Since the World Health Organization (WHO) declared Coronavirus (COVID-19) a pandemic, a global economic downturn is the world’s major concern today. As the virus continues to spread across the world and people and businesses are restricting their travel and large business events, young startup companies and investors are reacting differently to the turmoil surrounding the COVID-19 virus. It’s a difficult time for founders of early stage startups that just launched their first product to keep business growing. Silicon Valley’s top VCs are advising their startups and portfolio companies to prepare for troubled waters, especially for startups that need fund-raising urgently. They recommend conserving cash and spending less, and to brace for a possible uncertain fund-raising environment. Moreover, they recommend that founders should have at least two years of runway and raise funds, if possible.
However, startups in some sectors are witnessing a sharp increase in business. Videoconferencing firms, for instance, are adding hordes of users as companies conduct meetings online. Gaming, streaming and online education content providers are all reporting a significant increase in users and time spent on their platforms.
On March 4, 2020, the Securities and Exchange Commission (SEC) announced that it is providing conditional regulatory relief for certain publicly traded companies filing obligations under the federal securities laws. The impacts of the COVID-19 may present challenges for certain companies that are required to provide information to trading markets, shareholders, and the SEC. These companies may include U.S. companies located in the affected areas, as well as companies with operations in those regions. To address potential compliance issues, the SEC has issued an order that, subject to certain conditions, provides publicly traded companies with an additional 45 days to file certain disclosure reports that would otherwise have been due between March 1, 2020 and April 30, 2020. Among other conditions, companies must convey through a current report a summary of why the relief is needed in their particular circumstances. The SEC may extend the time period for the relief, with any additional conditions it deems appropriate, or provide additional relief as circumstances warrant.
Due to the current circumstances, many of the institutions are seeing their assets hammered. A significant impact on the financial market leads to the potential disagreement between startups and investors. Investors facing unstable financial situations and unprecedented disruption are struggling with the issue of whether they still need to meet their contractual obligations or their performance may be suspended or excused. Almost all contracts include a force majeure clause that relieves contractual parties of their obligations if performance is frustrated due to some unforeseeable event beyond the parties’ control. There are other doctrines under US law such as the frustration of purpose or impracticability or impossibility of performance, which may apply in certain circumstances. Every contract is specific, and to decide which clauses are applicable for a definite situation depends on the particular terms and conditions of the agreement.
Force Majeure– it describes any event that is unexpected by all parties, not caused by any party, and affects the relationship between them, limits the ability of either to perform a duty or requires one to intrude on the privilege of the other. Contracting parties may use a “force majeure clause” to indicate that a party owes no liability to the other in the event such force majeure makes performance impossible. Force majeure may require acts of necessity to save lives or property. In most contexts, an act of God is also force majeure, although force majeure includes not only natural events but also acts by a human agency, such as war or labor unrest, that are usually not within the scope of acts of God. There is no precedent for whether a viral pandemic qualifies as an “act of God” unlike flash floods, earthquakes, and other natural disasters, where there is precedent.

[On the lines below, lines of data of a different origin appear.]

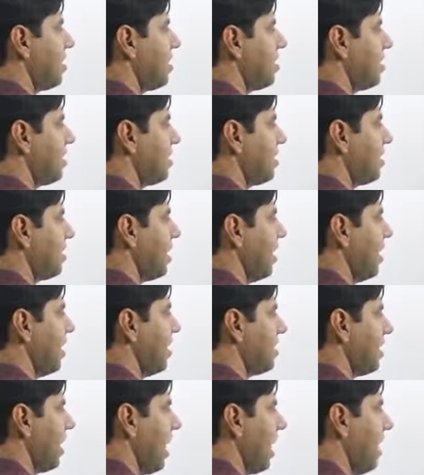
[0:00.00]
is written
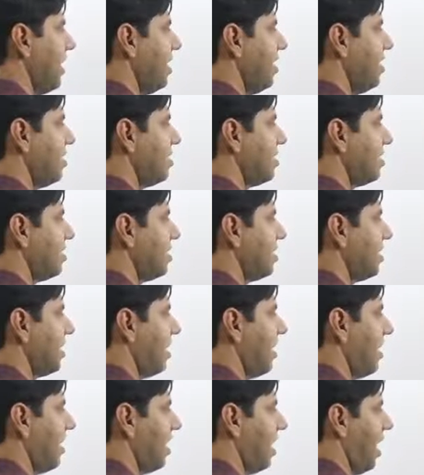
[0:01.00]
as
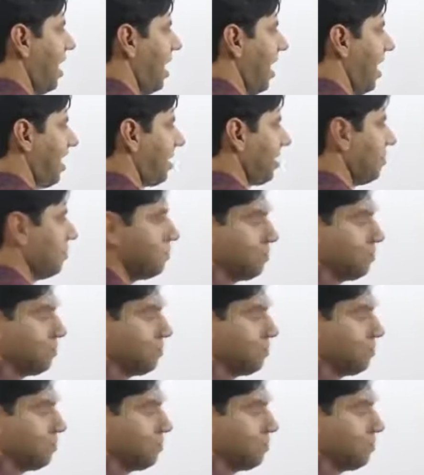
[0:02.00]
NCR.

Frustration of Purpose – exists if the purpose of the contract has become valueless by virtue of some supervening event not the fault of the party seeking discharge. The necessary elements to establish frustration of purpose are as follows:
● There is some supervening act or event leading to the frustration;
● At the time of entering into the contract, the parties did not reasonably foresee the act or event occurring;
● The purpose of the contract has been completely or almost completely destroyed by this act or event; and
● The purpose of the contract was realized by both parties at the time of making the contract.
If the purpose has been frustrated, a number of courts will discharge contractual duties even though the performance of these duties is still possible. The frustration of purpose example would include an emergency that prevents a person from executing a contract.

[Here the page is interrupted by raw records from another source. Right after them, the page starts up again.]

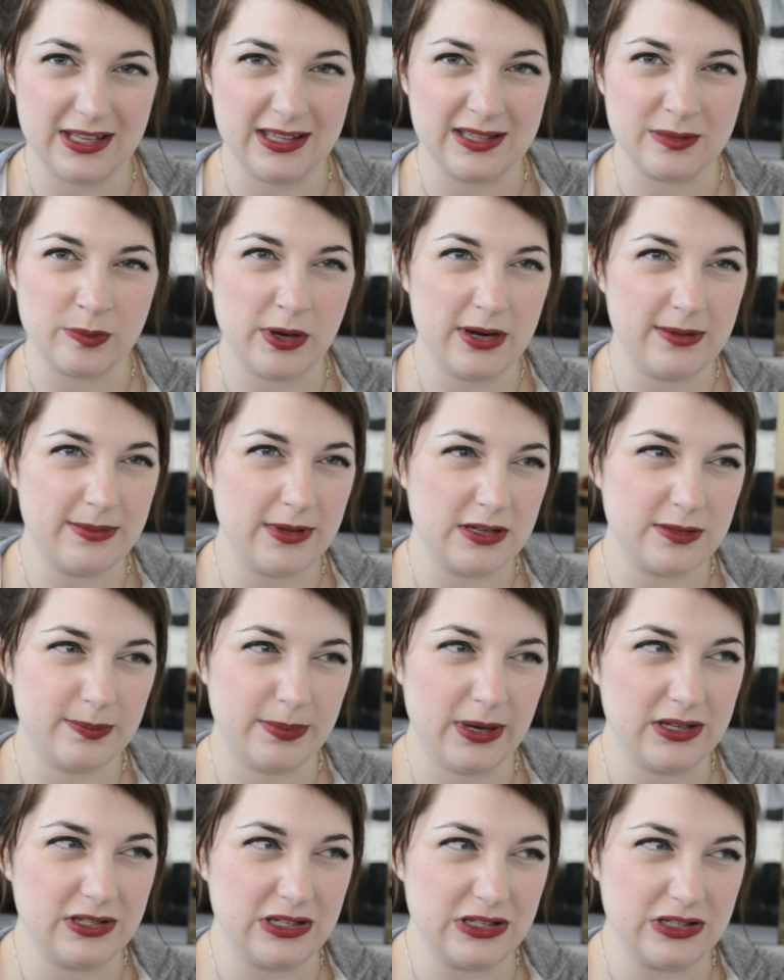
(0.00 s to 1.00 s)
It's one of those
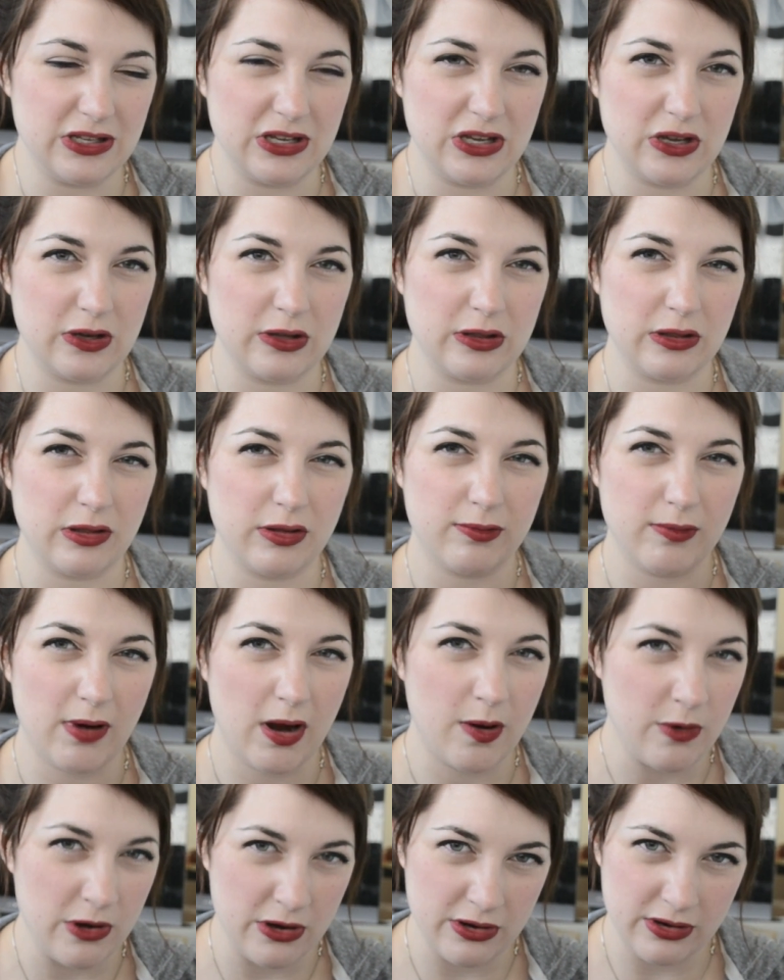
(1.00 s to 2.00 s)
blushes that you can
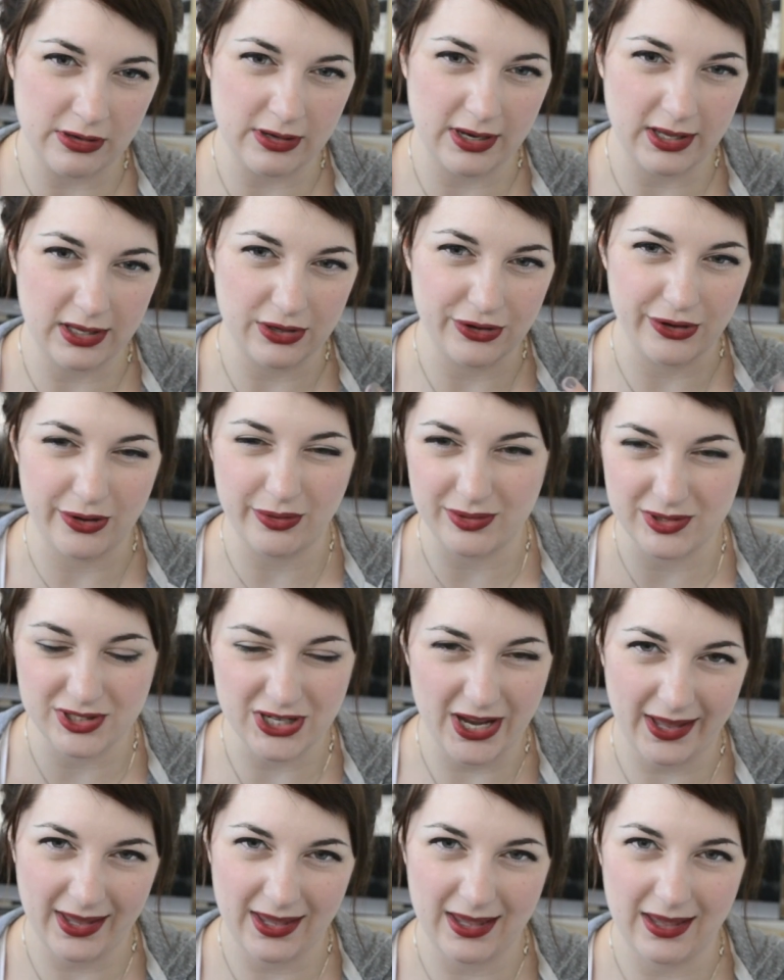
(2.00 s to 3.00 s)
throw on like an old
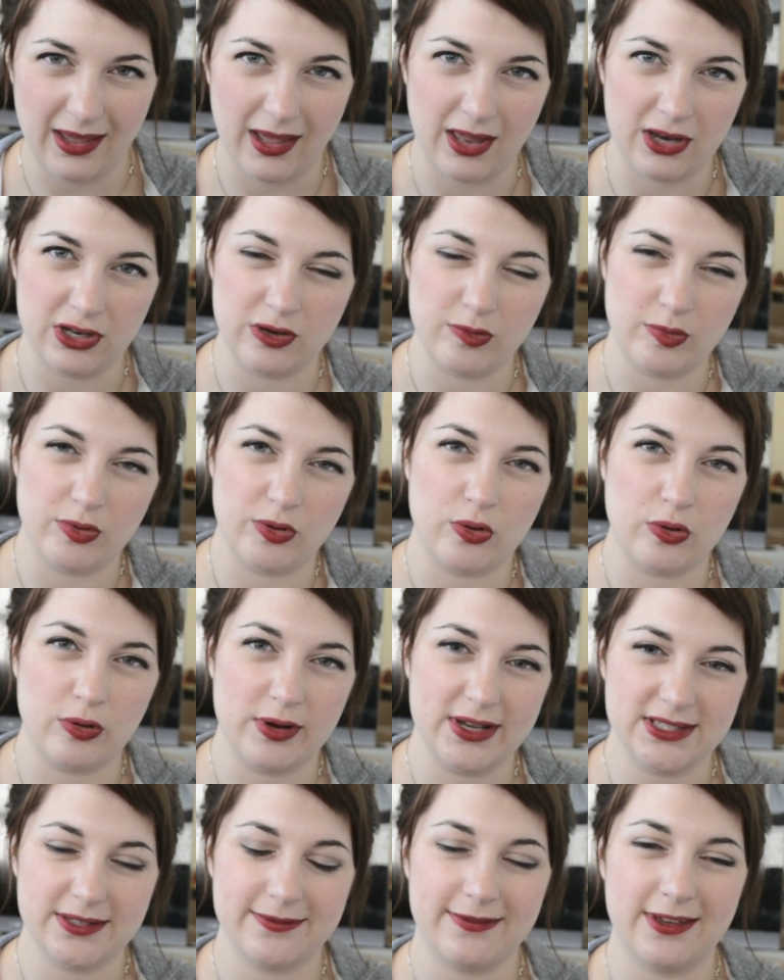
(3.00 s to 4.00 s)
jacket and you will
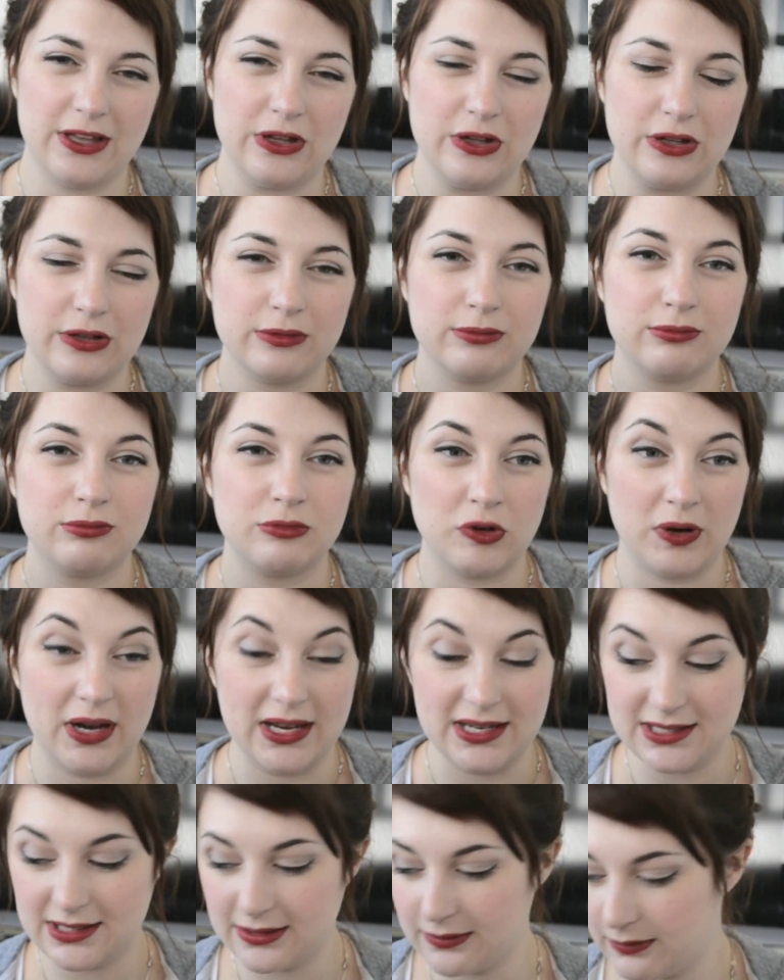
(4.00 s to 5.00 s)
always feel
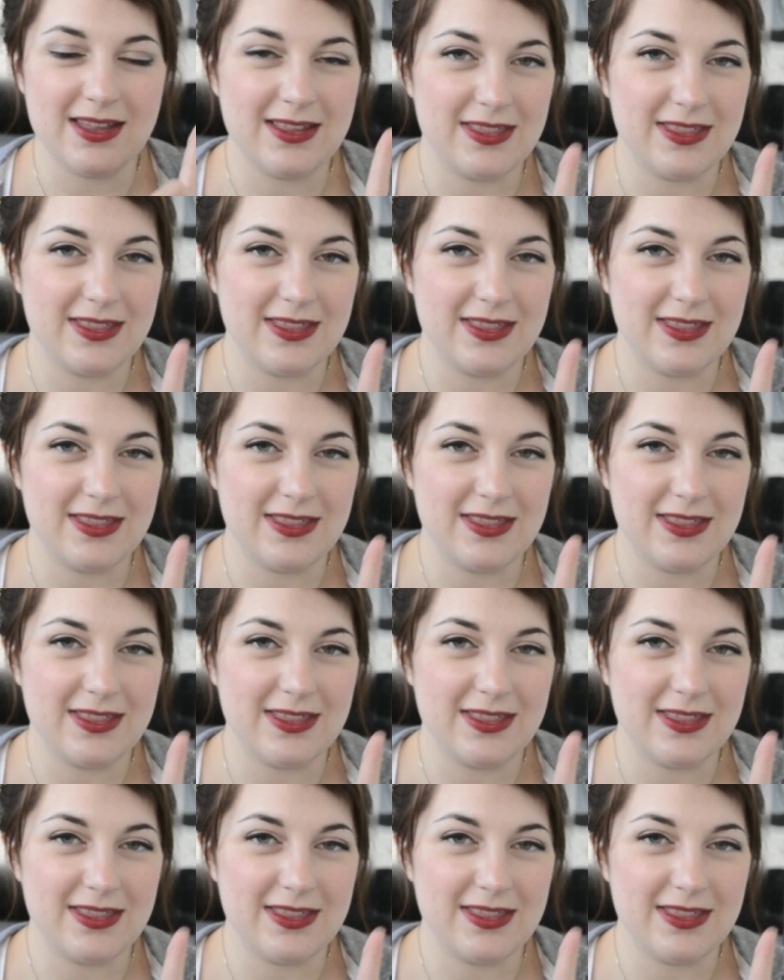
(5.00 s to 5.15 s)
great.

Impracticability or impossibility of performance– the occurrence of an unanticipated or extraordinary event may make contractual duties impossible or impracticable to perform the purpose of the contract. Whether the performance is impracticable or impossible the court will assess the totality of circumstances and terms of the contracts such as an instance of unforeseen condition or circumstance, an unforeseen occurrence that must render an obligation expensive or difficult to achieve, extreme difficulties or expenses that arose unexpectedly by either side of the agreement. If the contract is discharged because of impracticability or impossibility, each party is excused from duties arising under the contract that are yet to be fulfilled.